Les deux voies selon votre situation
La première question à trancher est simple : le squat est-il en cours depuis moins de 48 heures, sur votre domicile (résidence principale ou secondaire) ? Si oui, la loi du 27 juillet 2023 ouvre une procédure administrative accélérée permettant une expulsion par la force publique sans passer par un tribunal.
Dans tous les autres cas — squat ancien, local non-résidentiel, terrain nu — c'est la voie judiciaire qui s'impose.
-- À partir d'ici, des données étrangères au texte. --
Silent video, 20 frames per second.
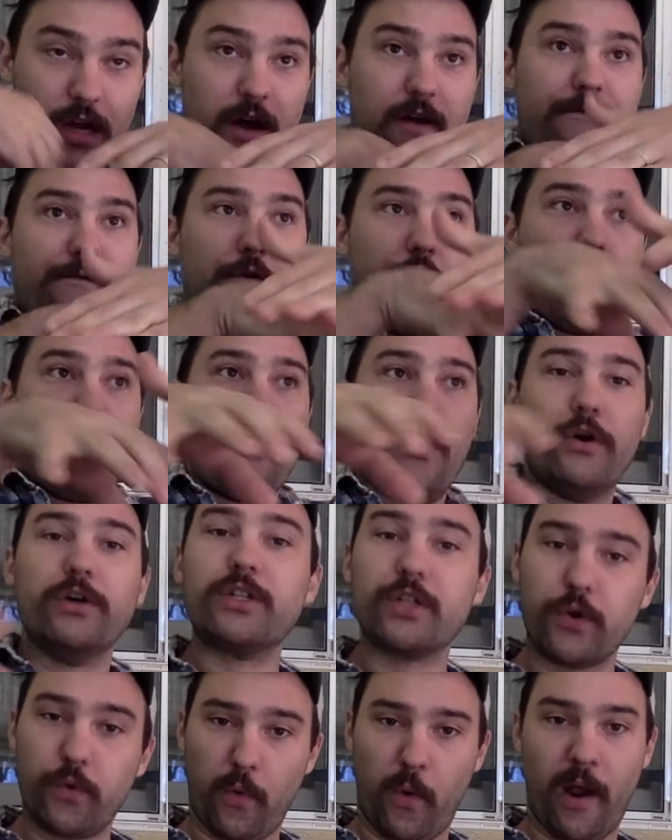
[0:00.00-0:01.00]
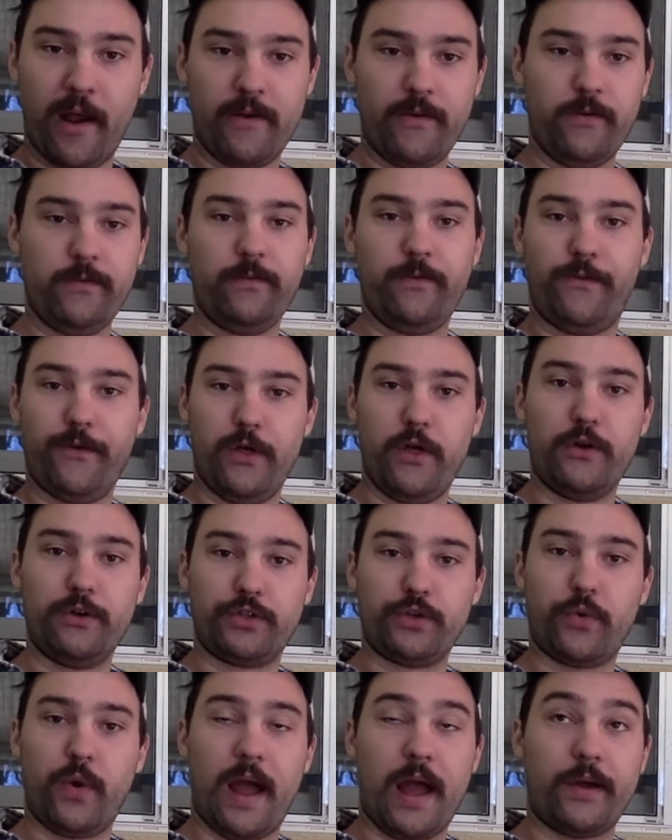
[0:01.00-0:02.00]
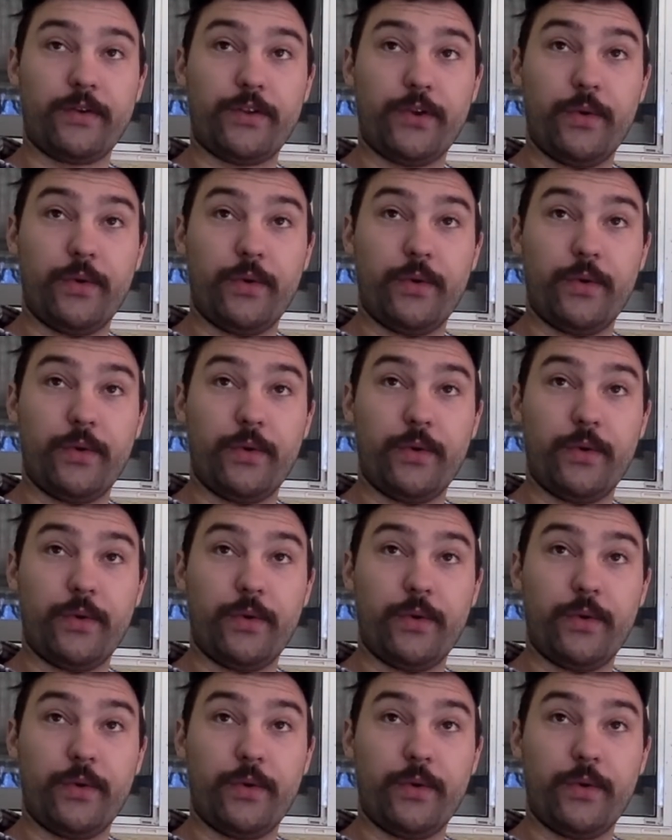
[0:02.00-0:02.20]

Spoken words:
for those around you?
Cette dernière aboutit, mais elle demande du temps : comptez de 18 à 36 mois entre la première plainte et le départ effectif des occupants.
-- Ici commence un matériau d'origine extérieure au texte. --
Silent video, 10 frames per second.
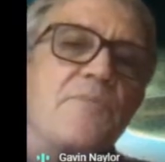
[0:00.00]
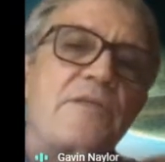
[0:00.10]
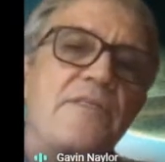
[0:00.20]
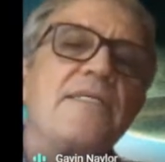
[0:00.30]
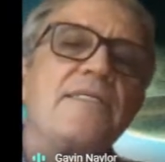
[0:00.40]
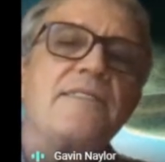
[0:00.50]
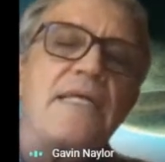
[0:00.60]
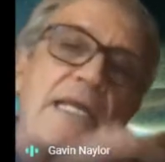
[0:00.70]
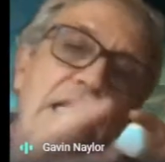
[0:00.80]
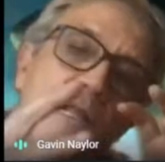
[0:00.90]
persists
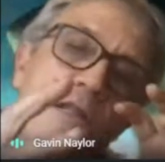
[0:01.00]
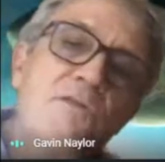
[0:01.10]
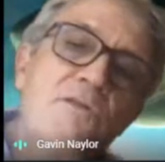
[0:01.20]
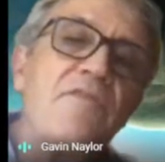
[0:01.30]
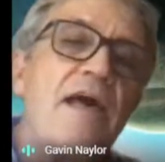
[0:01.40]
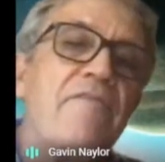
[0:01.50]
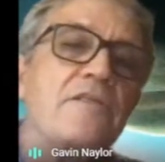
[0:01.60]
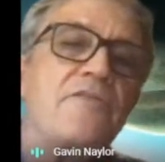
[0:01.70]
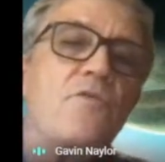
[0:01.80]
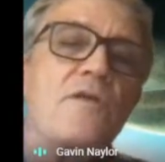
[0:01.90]
at inclusive
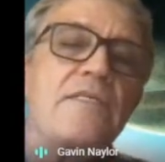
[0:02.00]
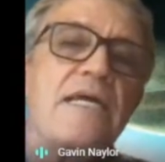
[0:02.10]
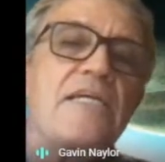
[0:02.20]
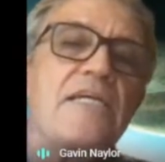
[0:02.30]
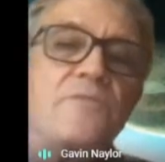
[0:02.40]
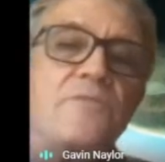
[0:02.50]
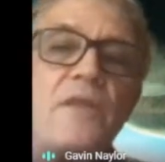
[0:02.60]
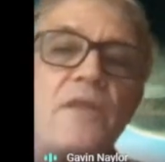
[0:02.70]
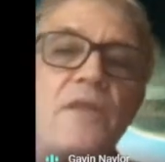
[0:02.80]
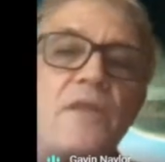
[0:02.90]
levels of organization
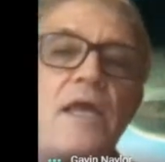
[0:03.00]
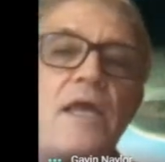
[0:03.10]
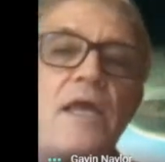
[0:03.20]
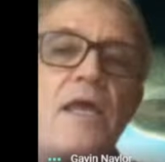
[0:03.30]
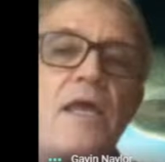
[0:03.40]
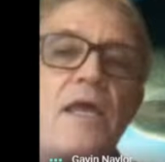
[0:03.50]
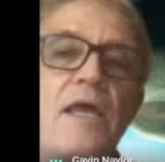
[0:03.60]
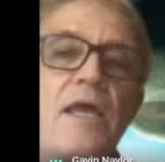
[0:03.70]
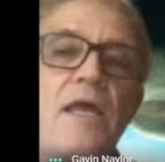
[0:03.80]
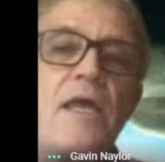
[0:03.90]
and
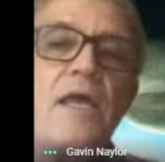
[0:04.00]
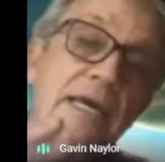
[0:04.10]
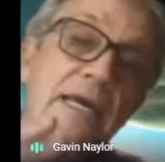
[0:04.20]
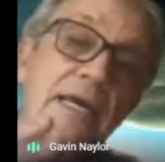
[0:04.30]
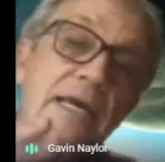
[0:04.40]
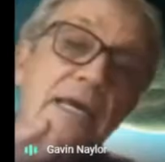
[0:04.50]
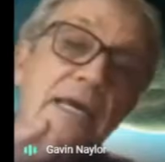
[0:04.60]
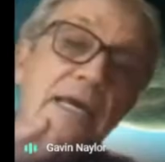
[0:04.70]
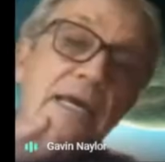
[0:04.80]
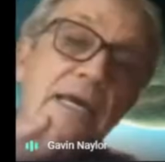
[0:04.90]
occasionally
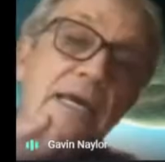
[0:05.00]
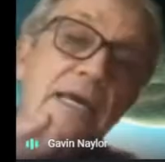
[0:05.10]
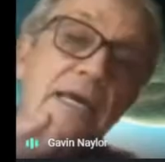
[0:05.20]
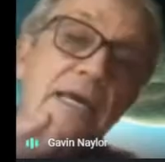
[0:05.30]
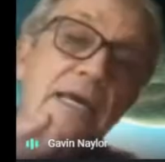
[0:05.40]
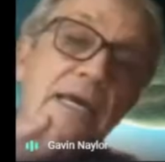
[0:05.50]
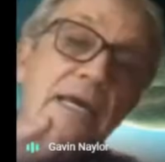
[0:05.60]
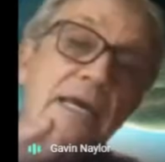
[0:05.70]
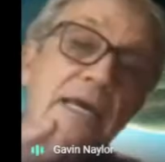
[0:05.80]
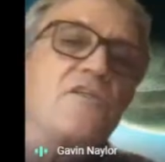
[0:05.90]
induces these phase
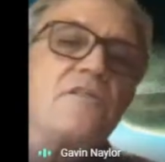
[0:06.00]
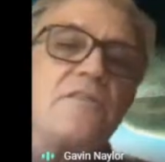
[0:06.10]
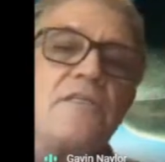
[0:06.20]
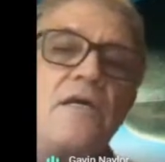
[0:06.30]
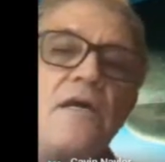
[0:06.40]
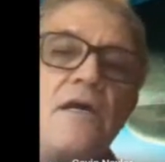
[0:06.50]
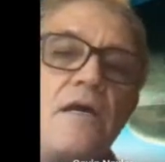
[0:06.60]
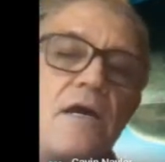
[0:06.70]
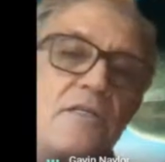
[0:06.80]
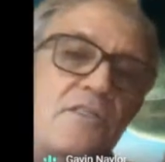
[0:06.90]
transitions
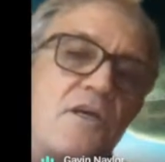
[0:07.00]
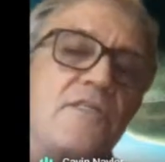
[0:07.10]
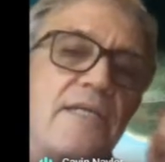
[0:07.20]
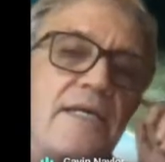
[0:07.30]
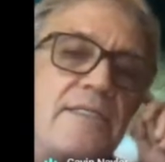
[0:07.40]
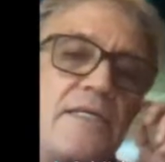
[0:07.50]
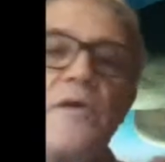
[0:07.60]
associated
| Critère | Procédure 48 h | Voie judiciaire |
|---|---|---|
| Bien concerné | Domicile uniquement | Tout type de bien |
| Délai d'intrusion | Moins de 48 h (flagrant délit) | Peu importe |
| Intervenant principal | Préfet → force publique | Tribunal judiciaire |
| Durée indicative | Quelques jours | 18 à 36 mois |
| Avocat obligatoire | Non | Oui (assignation) |
La voie judiciaire : les 5 étapes
Quand la procédure 48 h n'est pas applicable, voici les étapes dans l'ordre chronologique.
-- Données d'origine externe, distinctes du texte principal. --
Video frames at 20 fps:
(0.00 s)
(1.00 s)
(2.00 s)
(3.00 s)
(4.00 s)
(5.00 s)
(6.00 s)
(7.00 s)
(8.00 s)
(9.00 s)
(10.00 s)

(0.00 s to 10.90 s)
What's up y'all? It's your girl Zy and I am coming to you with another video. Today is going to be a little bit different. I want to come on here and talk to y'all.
Constat et dépôt de plainte
Faites constater l'occupation par un commissaire de justice (huissier). Déposez plainte au commissariat ou à la gendarmerie pour violation de domicile (art. 226-4 du Code pénal). Ce constat est la pièce maîtresse du dossier. Art. 226-4 C.pén. — Légifrance
Assignation en référé devant le tribunal judiciaire
Votre avocat assigne les occupants en référé d'heure à heure (urgence) ou en référé classique. L'objectif est d'obtenir une ordonnance d'expulsion, généralement dans un délai de 4 à 8 semaines selon l'état des rôles du tribunal.
Jugement et ordonnance d'expulsion
Le juge rend son ordonnance. Si elle fait droit à votre demande, les occupants ont un délai pour quitter les lieux, fixé par le juge. En l'absence de départ volontaire, l'étape suivante s'enclenche.
Commandement de quitter les lieux
Le commissaire de justice signifie l'ordonnance aux occupants et leur délivre un commandement de quitter les lieux. Ce document est obligatoire avant toute intervention de la force publique. Le délai légal est généralement de 2 mois.
Demande de concours de la force publique
Si les occupants refusent toujours de partir, vous adressez une demande formelle au préfet. La préfecture instruit le dossier et autorise (ou non) l'intervention des forces de l'ordre. Ce processus prend en pratique 2 à 4 mois supplémentaires.
Ce qu'il est interdit de faire
- Couper l'eau ou l'électricité : constitue une voie de fait punie pénalement.
- Changer la serrure ou murer les accès : vous vous exposez à des poursuites pour séquestration.
- Intimider, menacer ou harceler les occupants : infractions pénales indépendantes de votre qualité de propriétaire.
- Pénétrer de force dans votre propre bien : pourrait être requalifié en violation de domicile si les occupants ont établi une résidence de fait.
Ces agissements fragilisent votre position juridique et peuvent retarder ou bloquer la procédure légale.
Ce que dit la loi sur le squat
L'article 226-4 du Code pénal punit l'introduction et le maintien dans le domicile d'autrui contre la volonté de l'occupant d'un an d'emprisonnement et 15 000 € d'amende. La loi Kasbarian-Bergé du 27 juillet 2023 a renforcé ces sanctions et créé la procédure administrative accélérée pour les domiciles.
Art. 226-4 Code pénal — Légifrance · Loi n° 2023-668 du 27 juillet 2023 — Légifrance
- Photographiez et documentez le squat avant toute intervention.
- Demandez un constat de commissaire de justice le plus tôt possible.
- Préservez les preuves de votre propriété (acte, taxe foncière, factures).
- Contactez un avocat spécialisé en droit immobilier sans attendre.
- Ne négociez pas directement avec les occupants sans conseil juridique.